Cenário de terceiro mundo em bairro de Vialonga

Cenário de terceiro mundo em bairro de Vialonga
No Casal dos Estanques em Vialonga o cenário mais parece o de um país em guerra (foto DR)

Quem vive no bairro reclama do ambiente de insalubridade causado pelas famílias que ocuparam um aviário abandonado e reclama soluções para acabar com o problema.

Carros destruídos que fazem lembrar um cenário de guerra, lixo e dejectos pelas ruas e maus cheiros. Estes são alguns dos problemas com que têm de lidar os moradores das imediações do Casal dos Estanques. Um local onde residem há décadas várias famílias que ocuparam ilegalmente os aviários que ali se encontravam ao abandono.

As más condições em que vivem as famílias ciganas, sem água nem esgotos, há muito constituem um motivo de preocupação de saúde pública para as diferentes entidades. Os dejectos a céu aberto provocam maus cheiros e promovem a aproximação de insectos e roedores.
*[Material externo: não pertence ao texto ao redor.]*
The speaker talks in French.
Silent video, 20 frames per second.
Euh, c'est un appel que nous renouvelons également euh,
Quem vive nas vizinhas Ruas Gustavo Lourenço Branco, António Macedo e Rua dos Cravos já perdeu a conta às vezes que se queixou dos problemas às entidades competentes. Além do ambiente de insegurança têm de conviver com o lixo e o barulho durante a noite, incluindo festas com música alta noite dentro.

“Conheço pelo menos quatro pessoas que já venderam as casas e saíram daqui. Não temos nada contra a comunidade cigana desde que eles cumpram com as normas cívicas que toda a gente tem de cumprir. O problema é que isso não acontece”, lamenta uma moradora a O MIRANTE, que pede para não ser identificada com receio de represálias. Depois de uma das últimas reportagens feitas no local, lembra, “apareceram três carros riscados” no bairro.
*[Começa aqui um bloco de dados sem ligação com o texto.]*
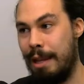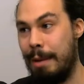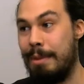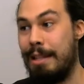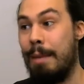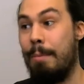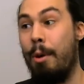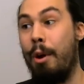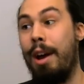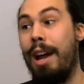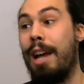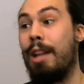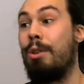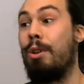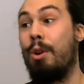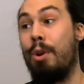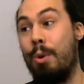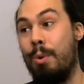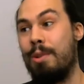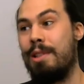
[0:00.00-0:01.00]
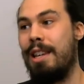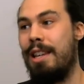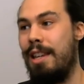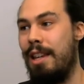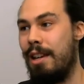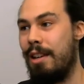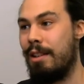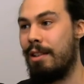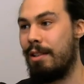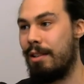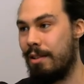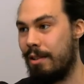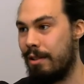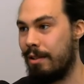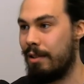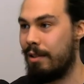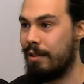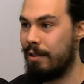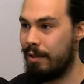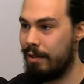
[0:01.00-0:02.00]
c'est à te conseiller? Ouais.
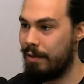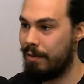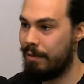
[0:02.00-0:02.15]
Ben,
Antenas roubadas dos automóveis é cenário frequente. Há medo nas ruas e isso sente-se. É um problema sem fim à vista que embaraça os decisores políticos. Chegou a haver uma esperança renovada de solução com uma operação urbanística planeada para o local pelos promotores privados donos do terreno, mas a documentação necessária para emissão de parecer ainda não deu entrada nos serviços municipais.
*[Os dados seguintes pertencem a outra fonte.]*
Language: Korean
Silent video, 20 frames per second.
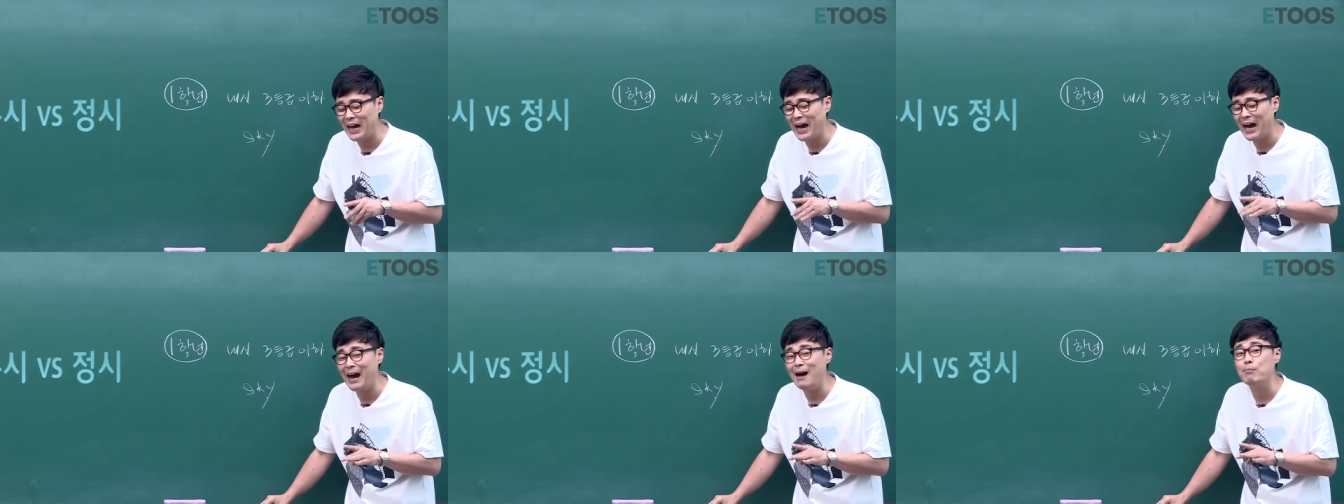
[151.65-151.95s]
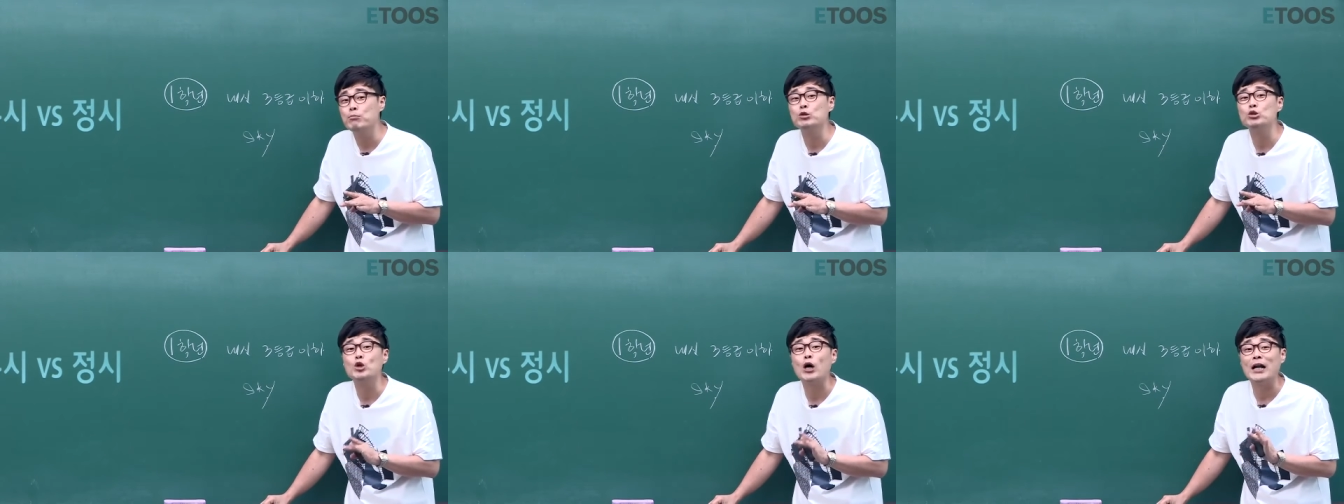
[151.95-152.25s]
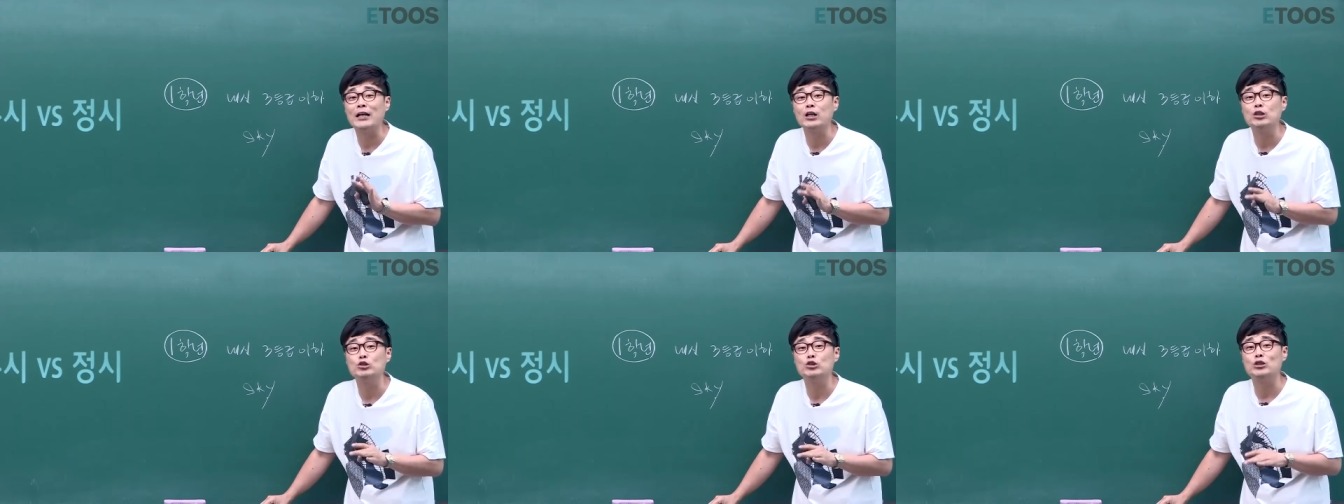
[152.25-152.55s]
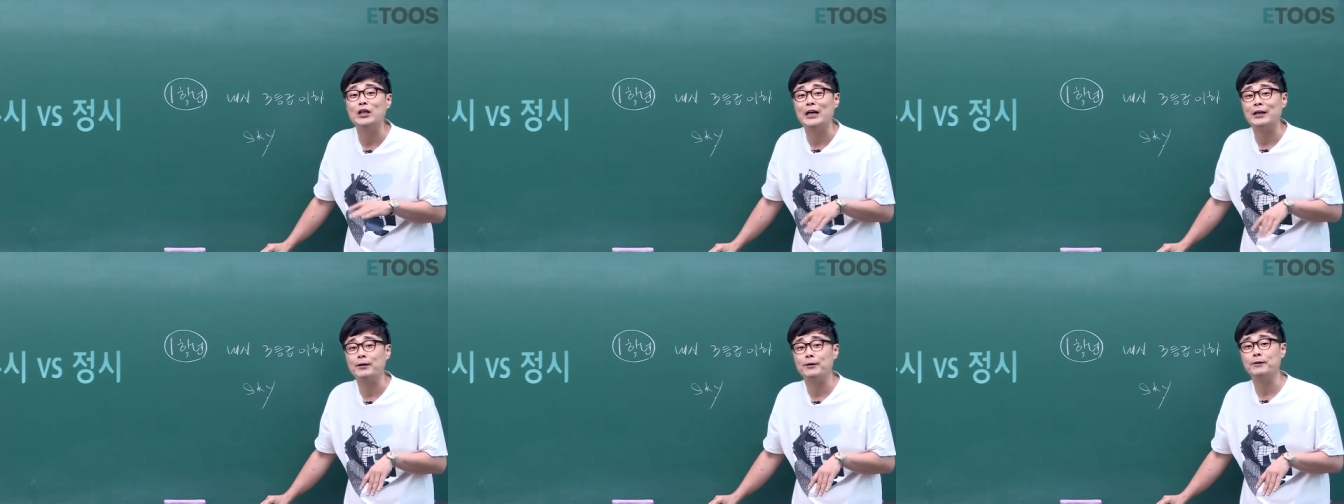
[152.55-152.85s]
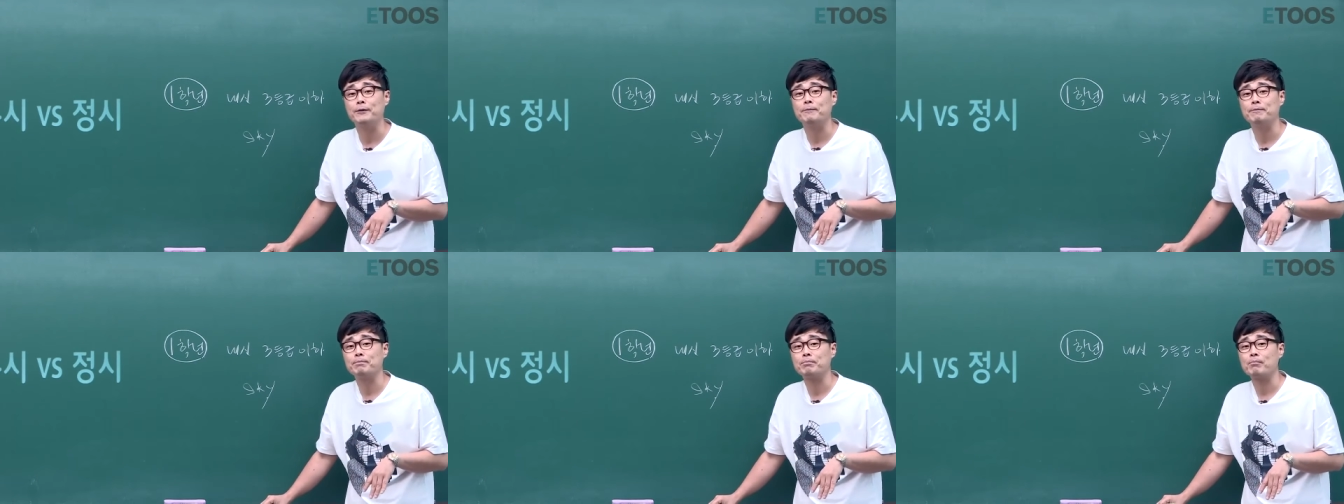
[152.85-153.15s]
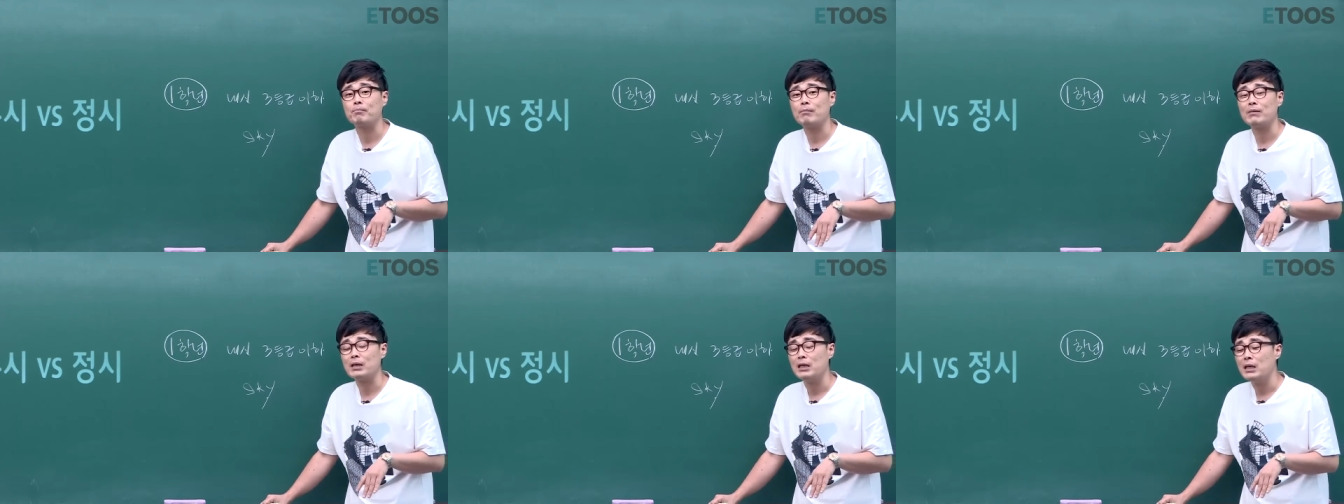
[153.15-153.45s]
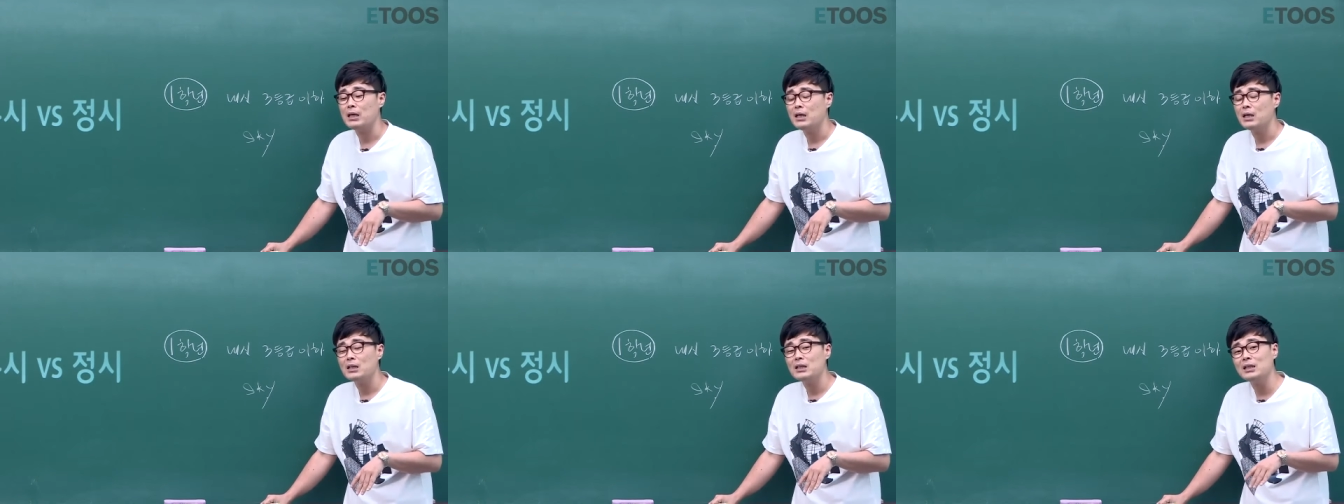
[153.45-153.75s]
아무도 알려주지 않아요.
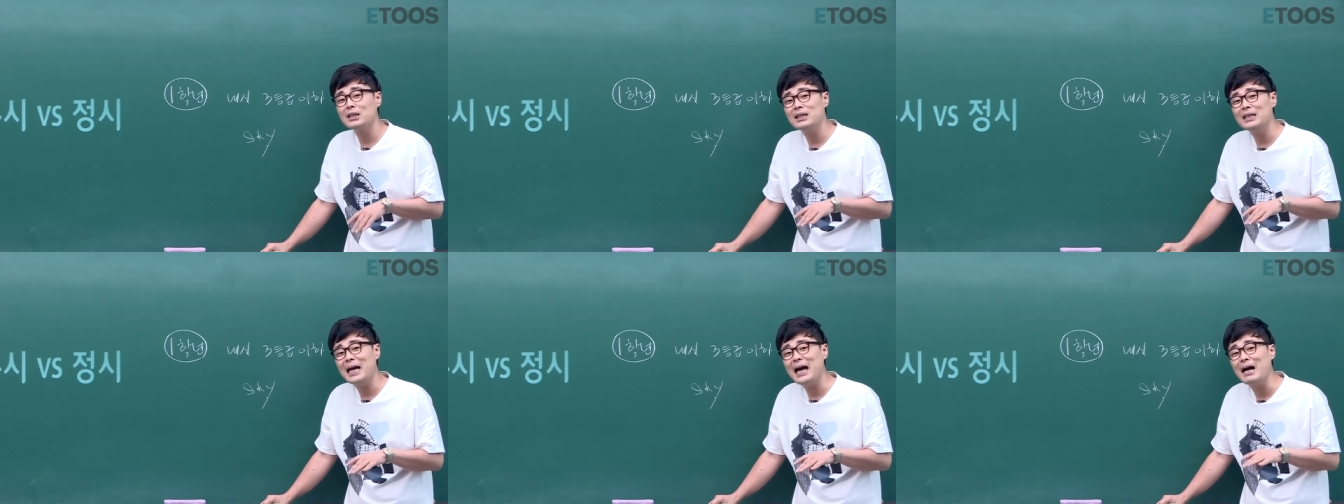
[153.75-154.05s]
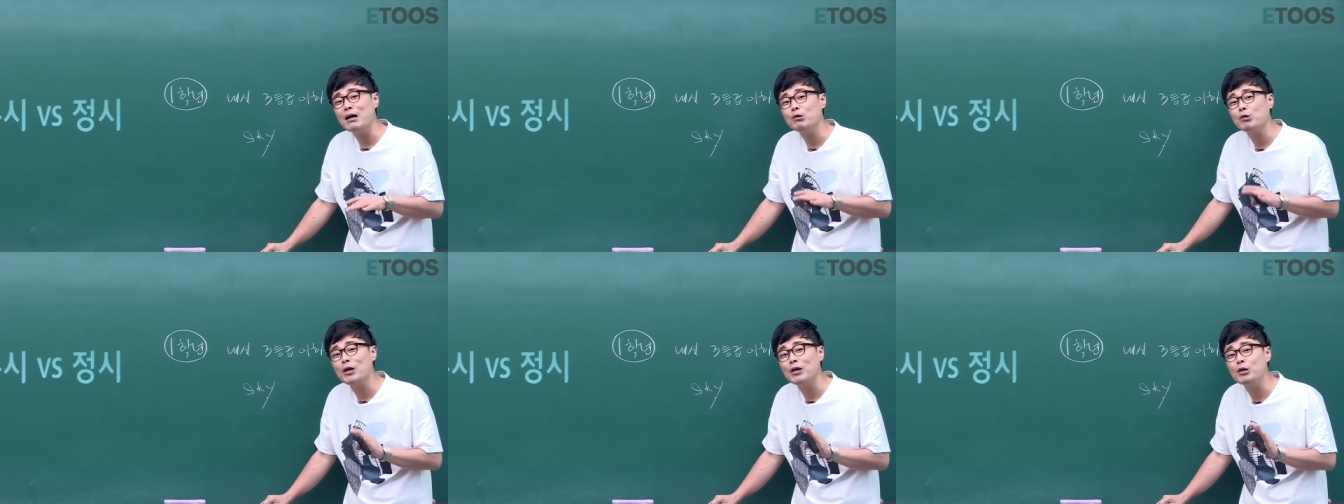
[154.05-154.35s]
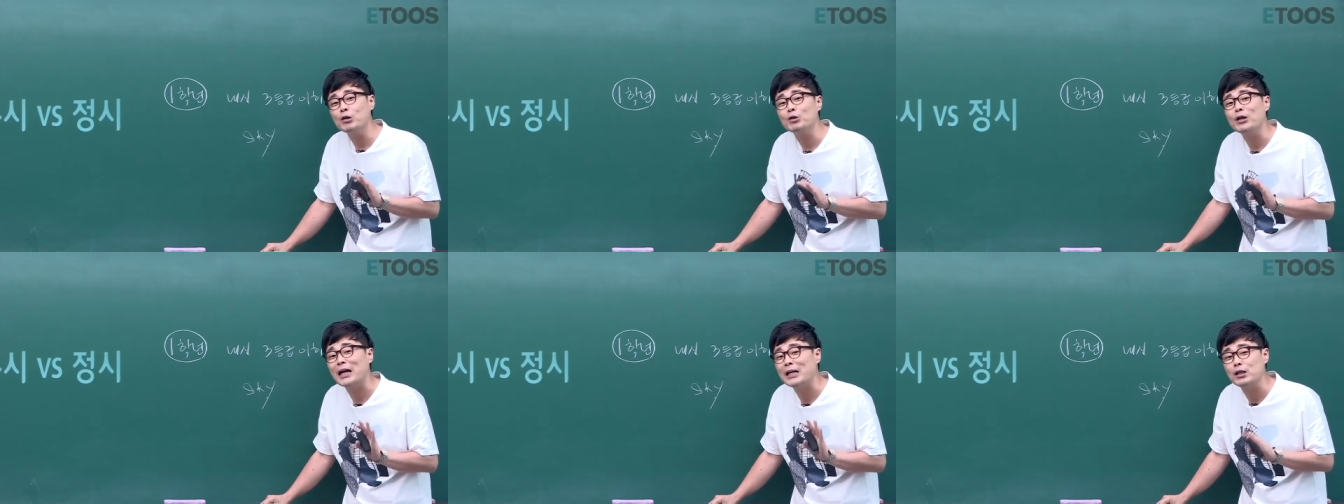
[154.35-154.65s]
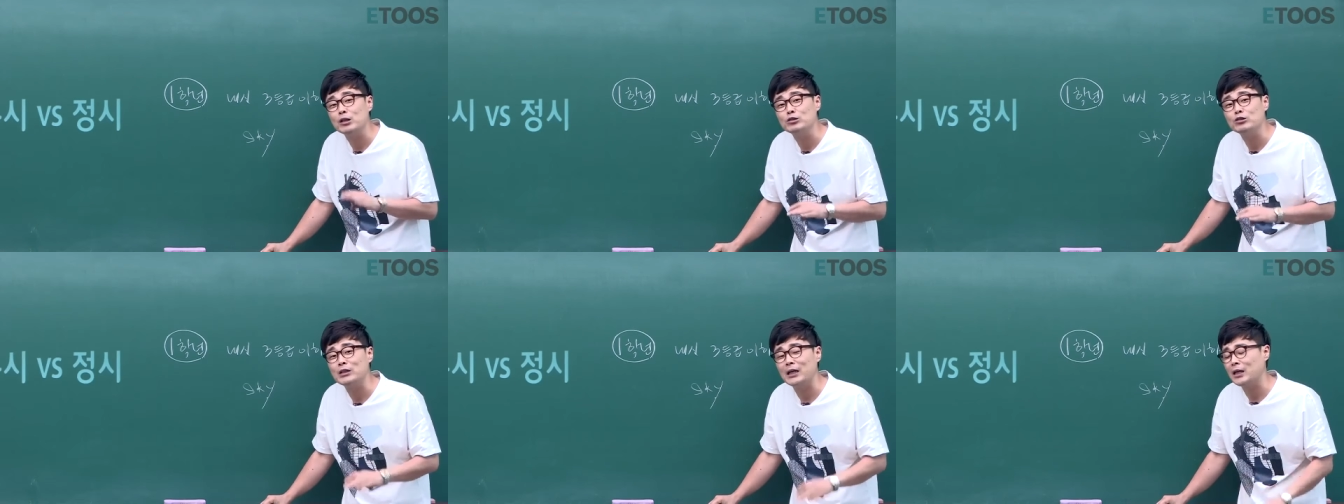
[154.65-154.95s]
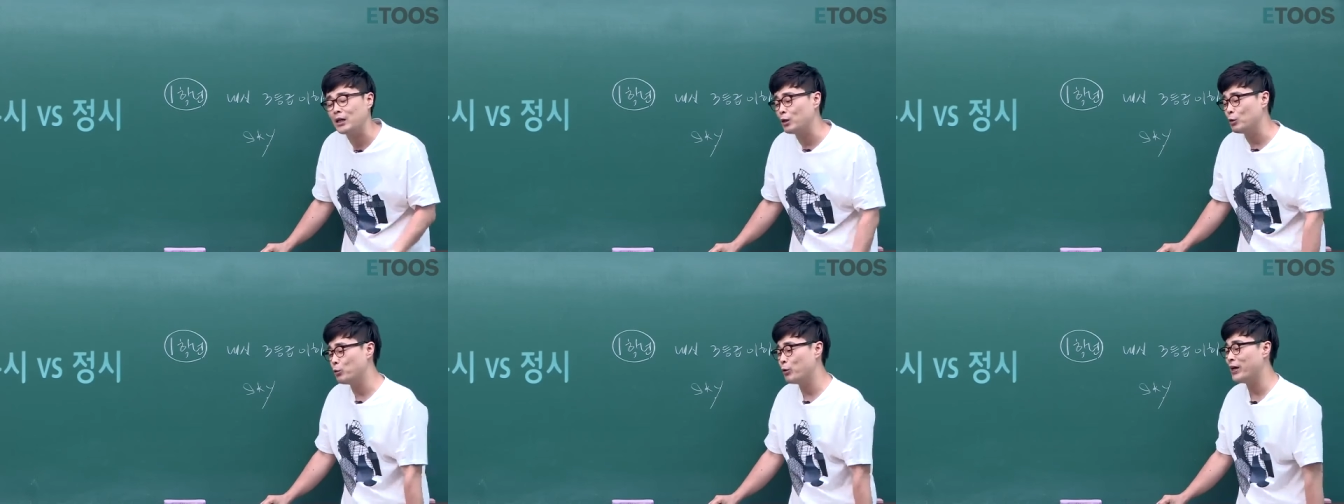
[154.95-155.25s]
특히 학교에서도 알려주지 않아요.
Contactada por O MIRANTE, a Câmara de Vila Franca de Xira diz que tem estado atenta a esta situação ao longo dos anos, verificando-se que apesar do realojamento de várias famílias em habitações municipais o antigo aviário é “imediatamente ocupado por outros agregados”, o que tem dificultado a resolução da situação. Já no que diz respeito aos vários automóveis abandonados que por ali proliferam, o município diz não poder actuar por se encontrarem em espaço privado.